September 21, 2010
BLT Lessons Learned

So, while I did learn a lot about cycling this season, at least as important was learning how to make The Perfect BLT. As a reward and refueling, I allowed myself a fresh BLT from the downstairs cafeteria. It was only when the regular cook was gone and a substitute (BRIEFLY) took his place that I realized not just anyone could do it right.

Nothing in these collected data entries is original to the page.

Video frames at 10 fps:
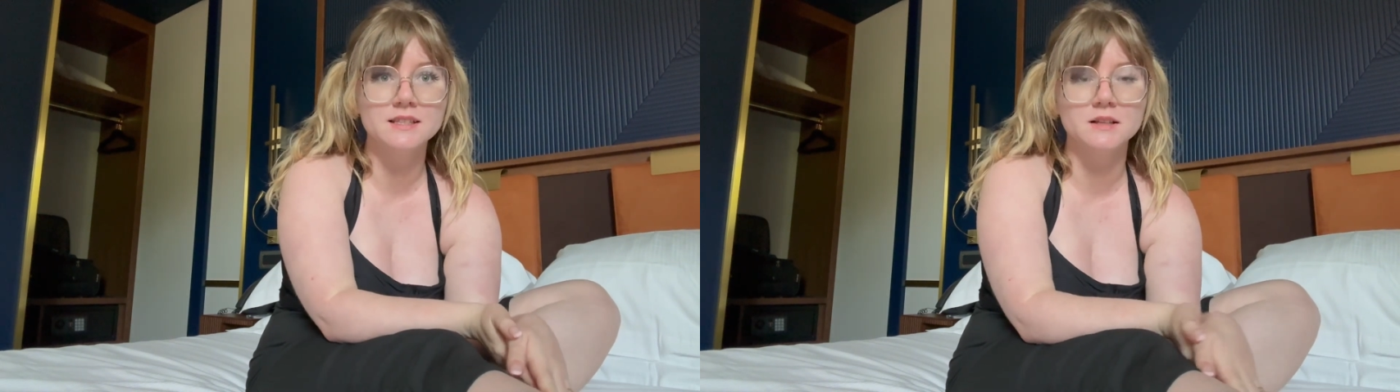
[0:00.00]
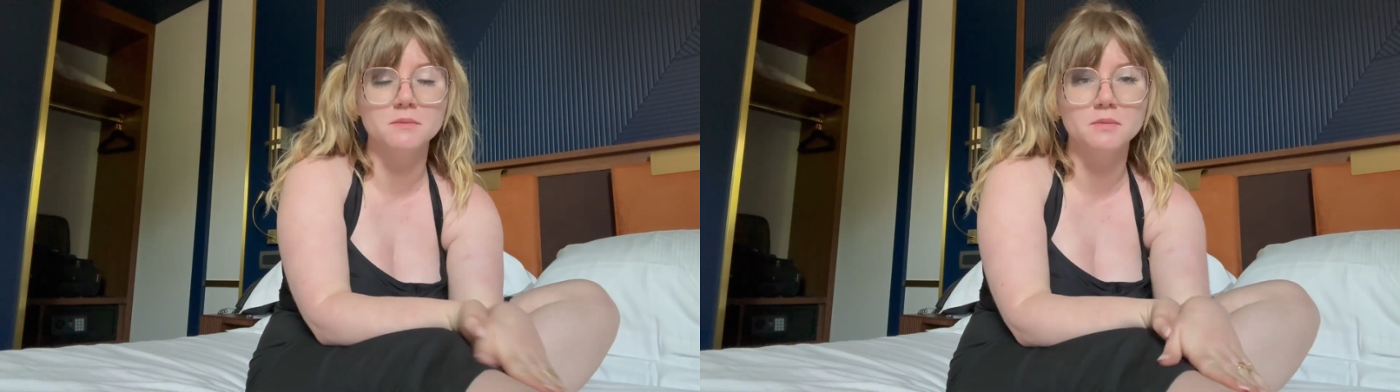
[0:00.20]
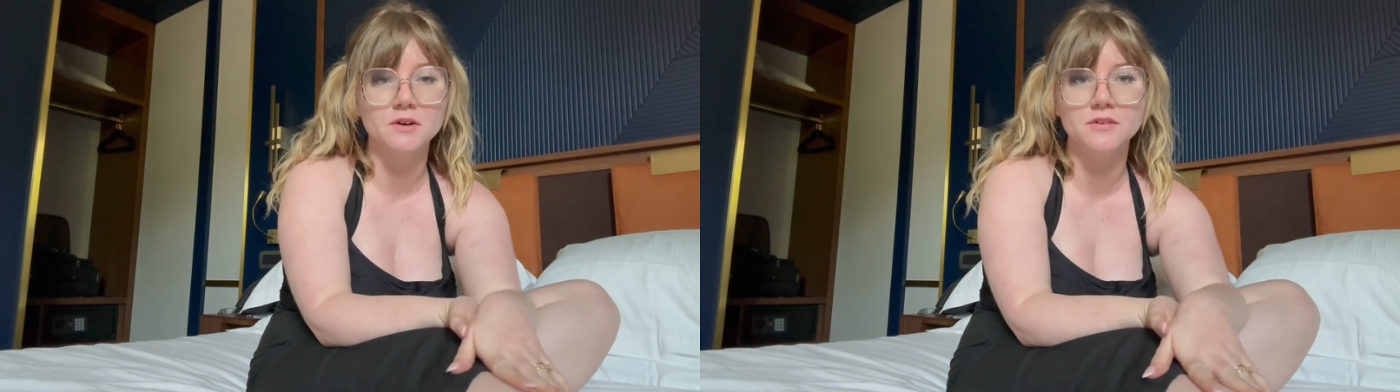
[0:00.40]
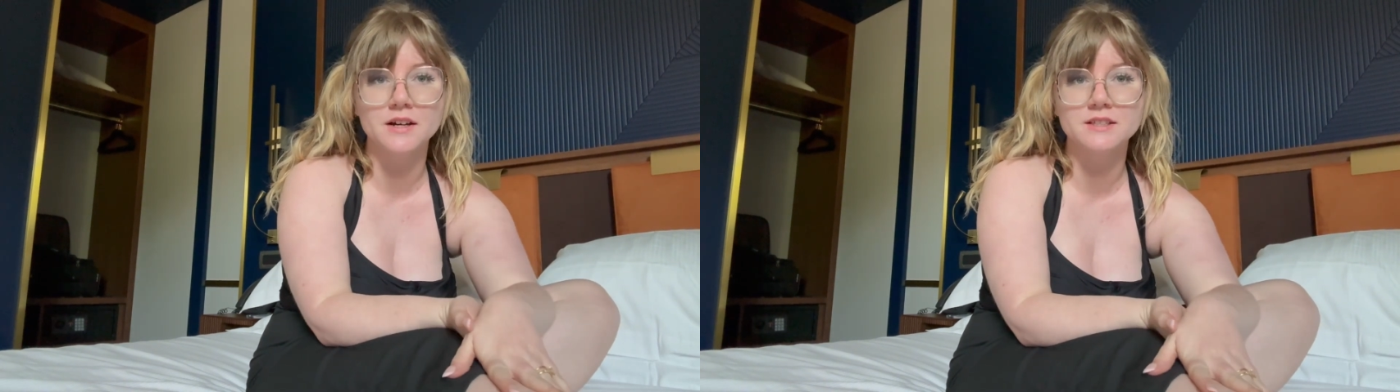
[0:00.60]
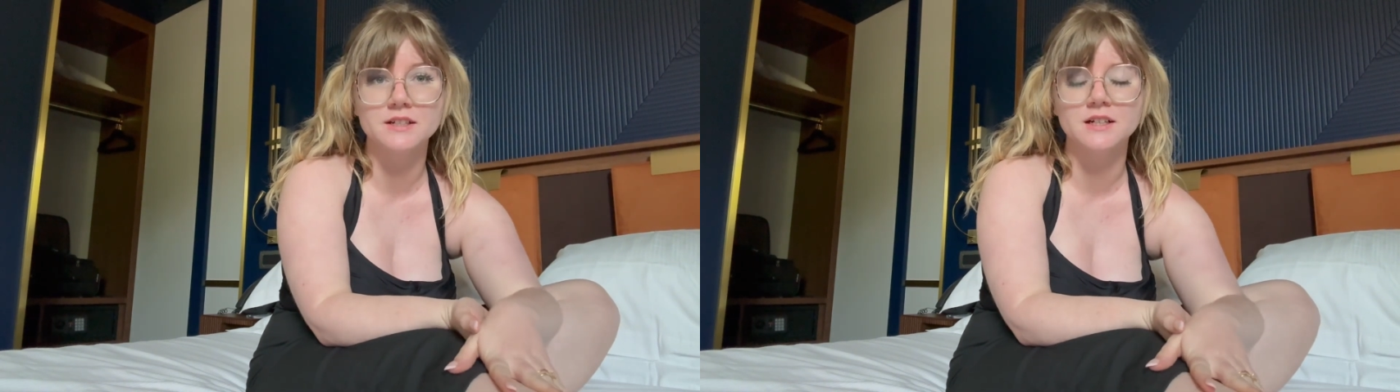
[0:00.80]
The
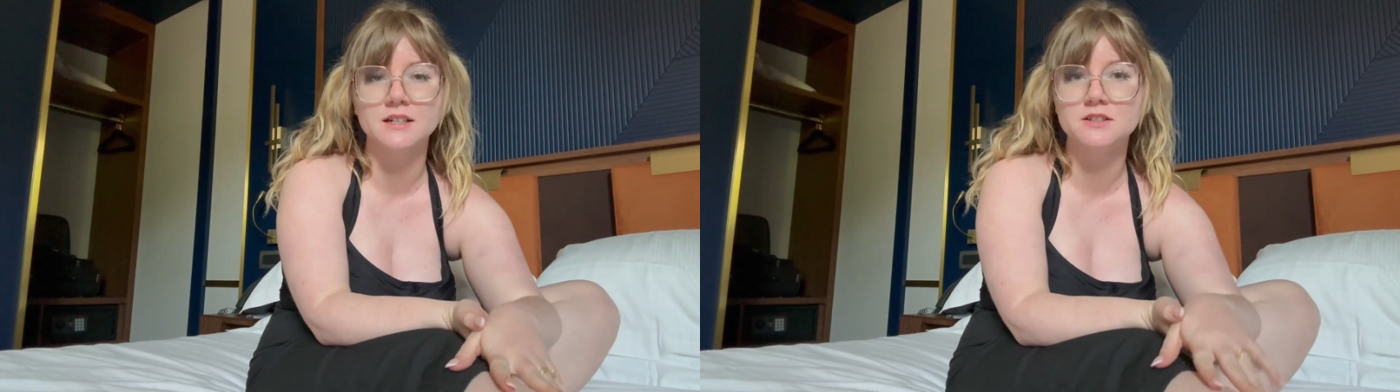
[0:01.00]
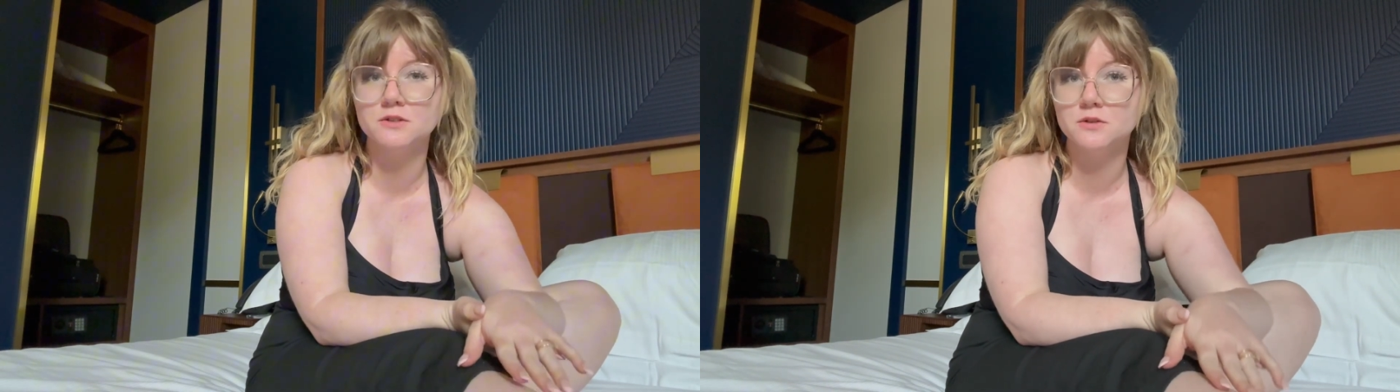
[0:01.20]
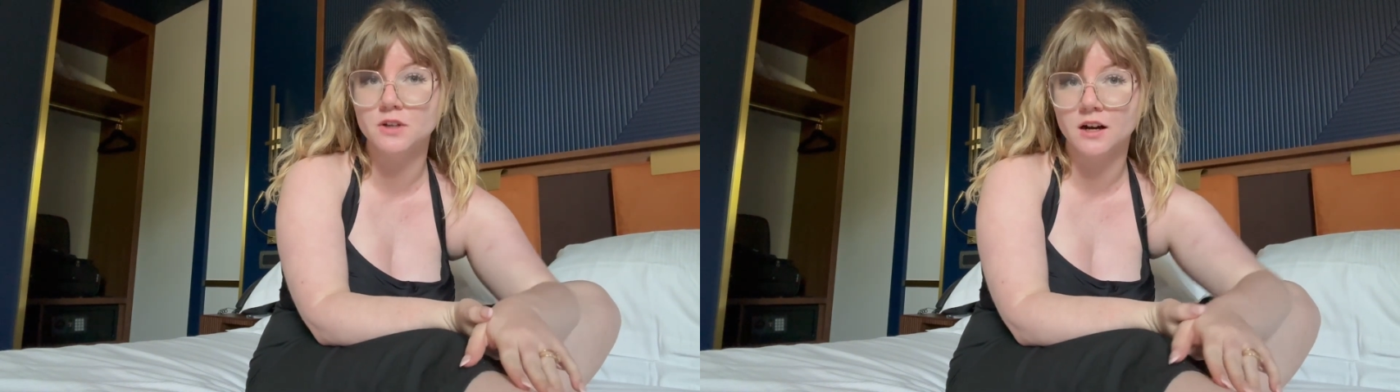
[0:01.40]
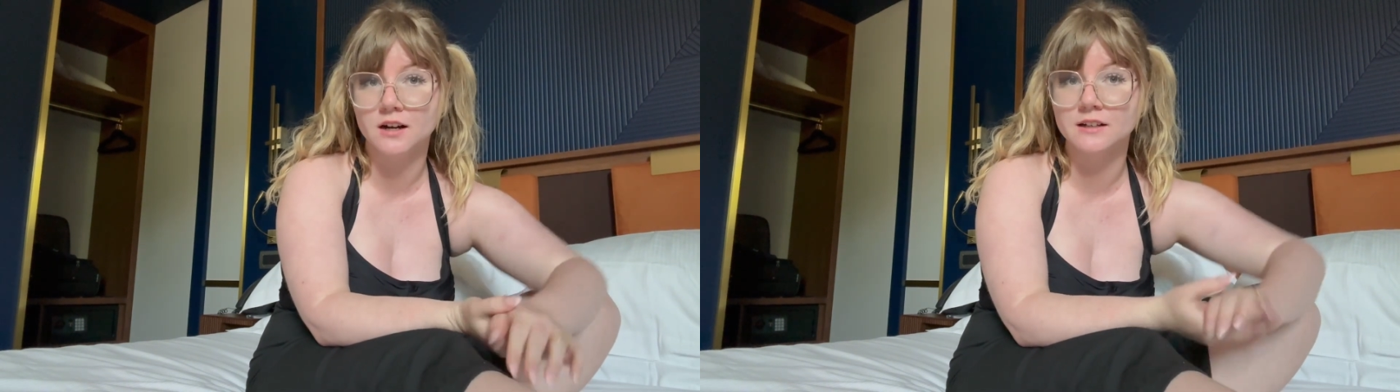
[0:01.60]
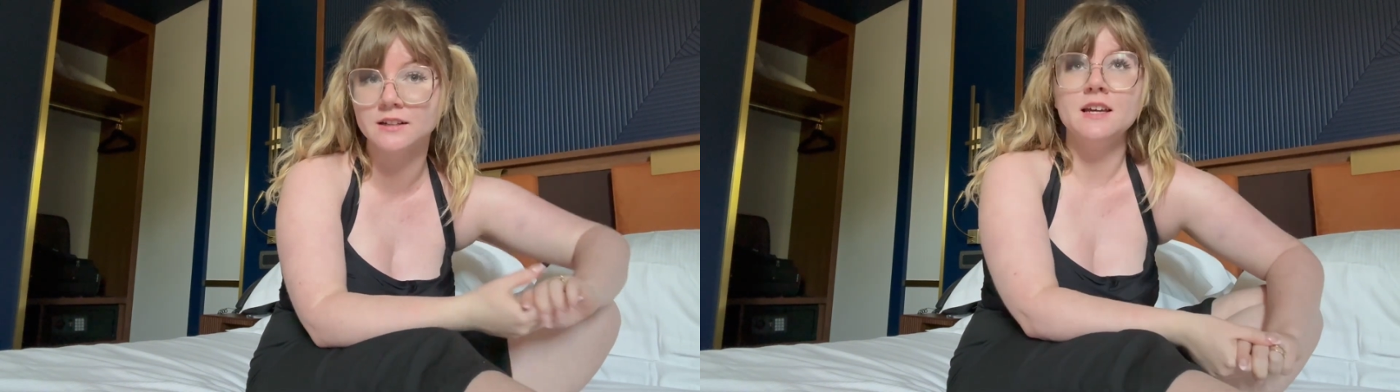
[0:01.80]
professor
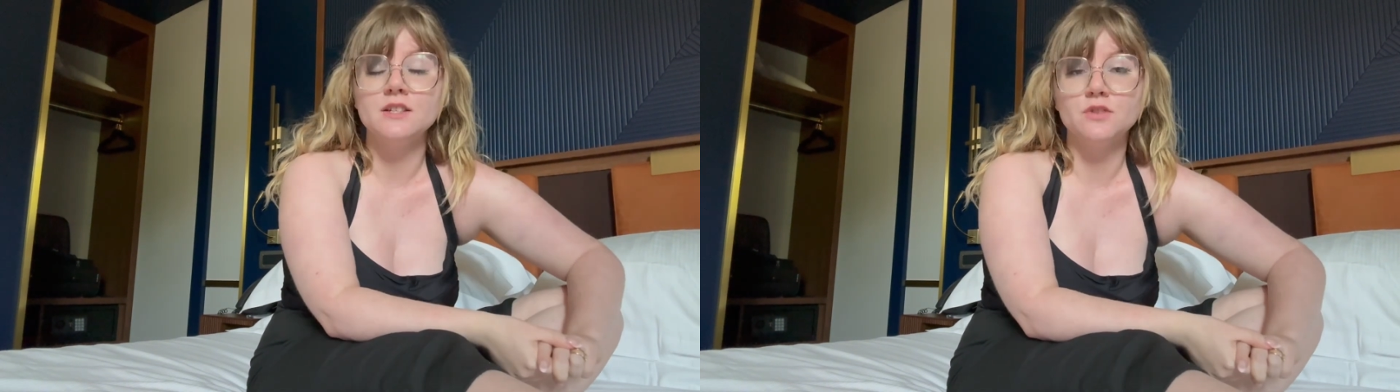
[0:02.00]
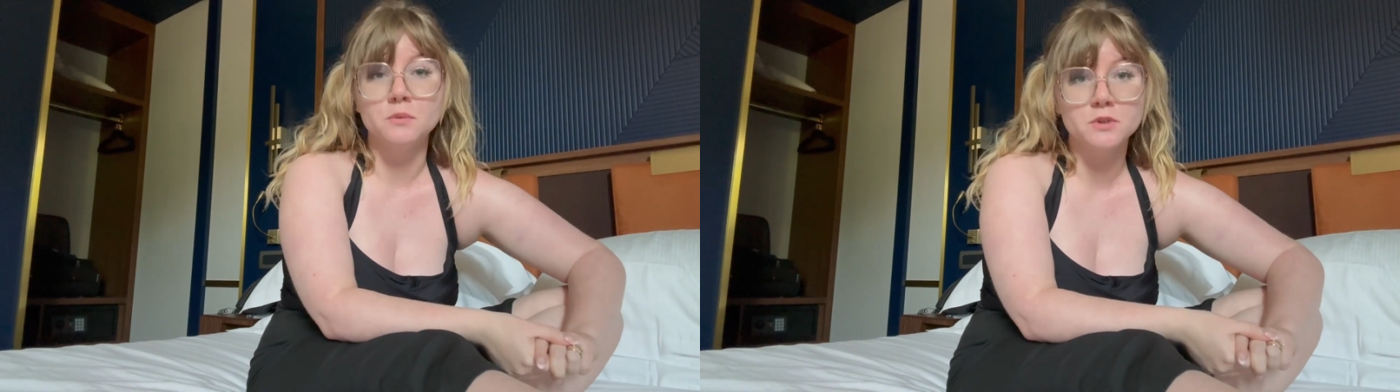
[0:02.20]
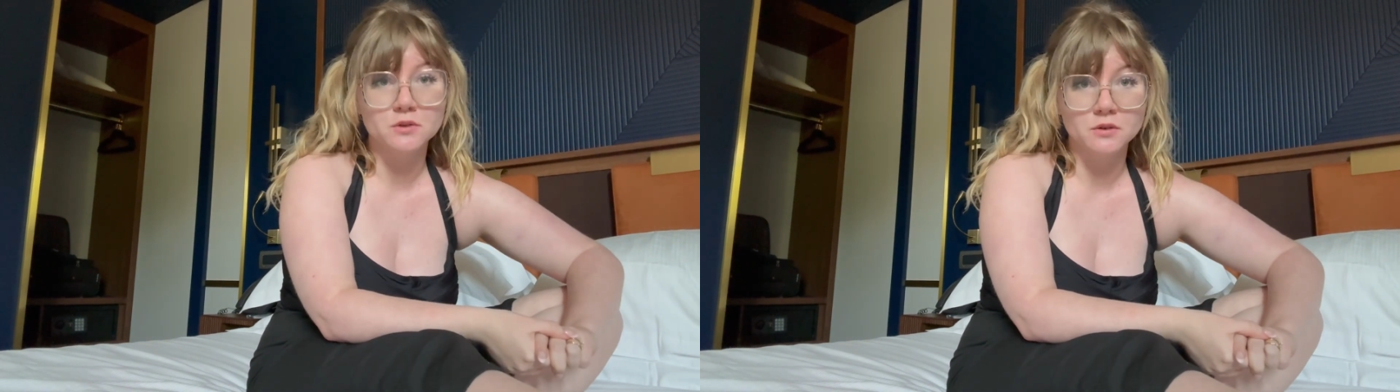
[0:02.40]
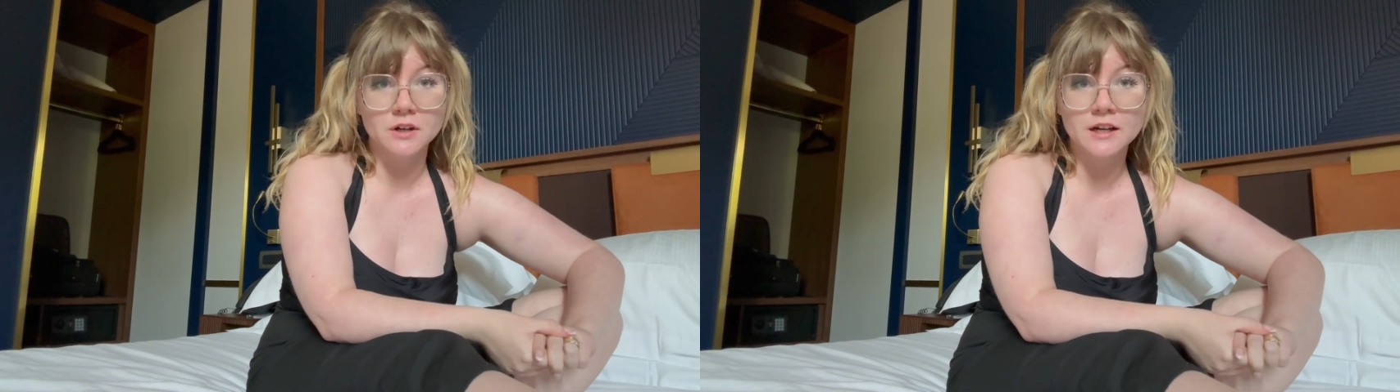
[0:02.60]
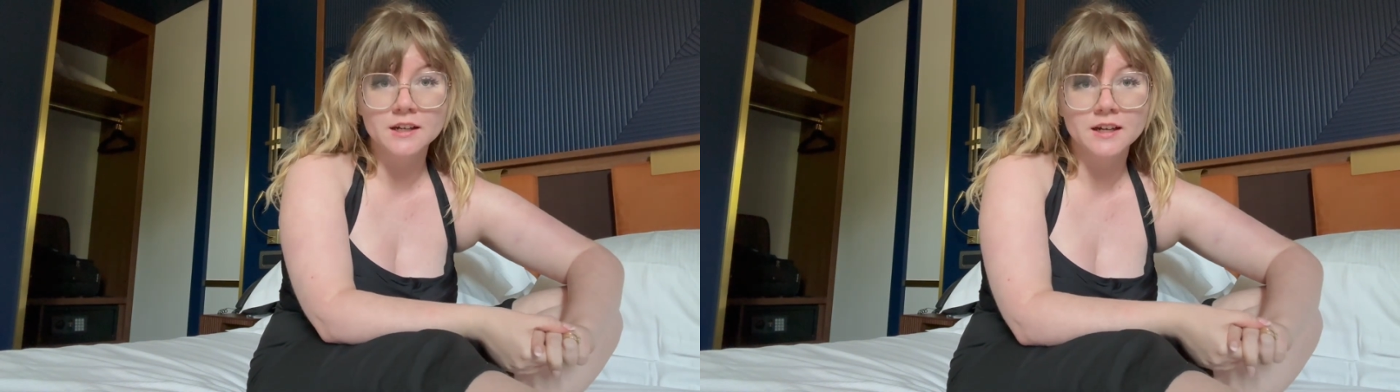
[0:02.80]
Suzanne is from
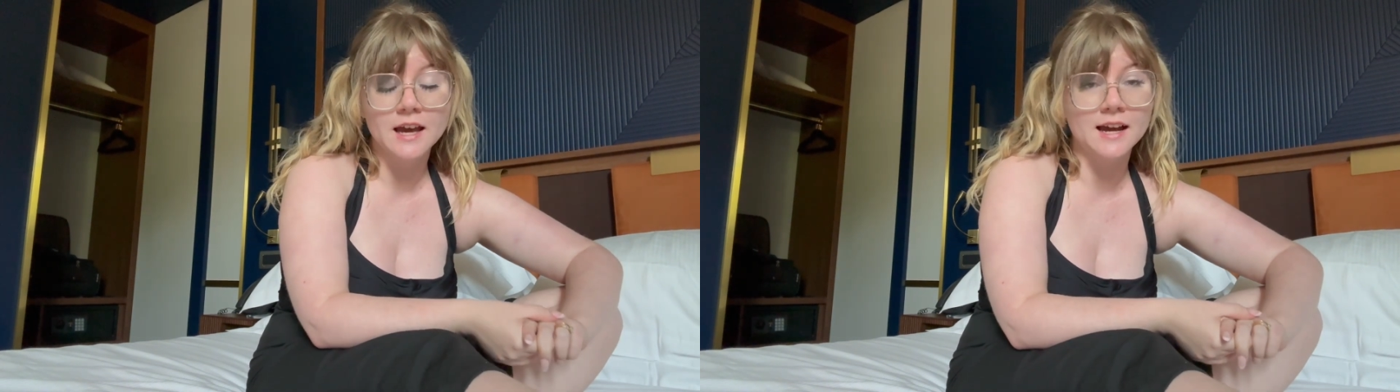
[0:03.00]
Zurich,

Now that my main bike season is over, I've been BLT-less at work. However, after several weeks of quietly collecting tools and ingredients, I took a shot at doing it myself and ALMOST got it right, on the very first try! I'm sure you'll all be shocked to hear Ellen has noted I'm not the brightest bulb in the bunch when it comes to cooking, but if I see it made in front of me a few times, I pick it up fast enough. SO... here's my almost perfected recipe for the perfect BLT:


  • Toaster, actual (no ovens!)
  • Non-stick frying pan
  • Gas stove
  • Serrated knife
  • Ketchup-style squeeze bottle (think hot-dog stand)


  • Large, fresh tomatoes
  • Fresh, cold lettuce
  • Cheap, thin-sliced bacon
  • White bread
  • Real mayen-- mayonnn-- meyon... MAYO


  • Fry the bacon up VERY crispy. KEEP IT WARM, either in a warmer or on top of an improvised double-boiler*
  • Slice the tomatoes up VERY thin. Think "three playing cards thick or less."
  • Set the toaster to medium-dark, and drop two slices in.
  • Once the toast pops, pull immediately and squeeze a bead of mayo in a back-and-forth V on each slice, about six passes, thick as "Happy Birthday" is written on a cake
  • Place two leaves of lettuce, enough tomato slices to cover one slice of bread (two, for me), and six to eight (no, really) bacon slices. Break and tear (respectively) bacon and lettuce to neatly cover. Place the other slice of bread over, push down with your whole hand gently, and cut diagonally. Serve immediately.

Ok, I need to find a better knife for the final slice. My knife cut the tomato fine, but was too harsh to make a nice split on the finished sandwich. My first try LOOKED retarded, but tasted JUST right.

Put it this way. Most of the time when I get creative in the kitchen, Ellen pokes at the result in the same way a chimpanzee examines a dead mouse. This time, she didn't even slow down when AMBER called. Heck, even the tortoise went after the bits of bacon that fell into her bowl. And Swoozie? Oh, we only thought french fries were her favorite food.

SO... there you have it. I'm sure you either knew all about this, or have an even BETTER technique. This is mine, taught to me (without knowledge or intent) by a short-order master. And it is so very, very good...

* Ok, so everything was going fine until our decrepit microwave, which also doubles as our kitchen vent, went KA-POW!!! and caused the breaker to throw downstairs, which killed the oven's warming tray (the oven's gas, but some part of the tray isn't, and they share the same circuit). A boiling pot of water with a metal bowl on top of it did just as well to keep "teh bayhcon" warm.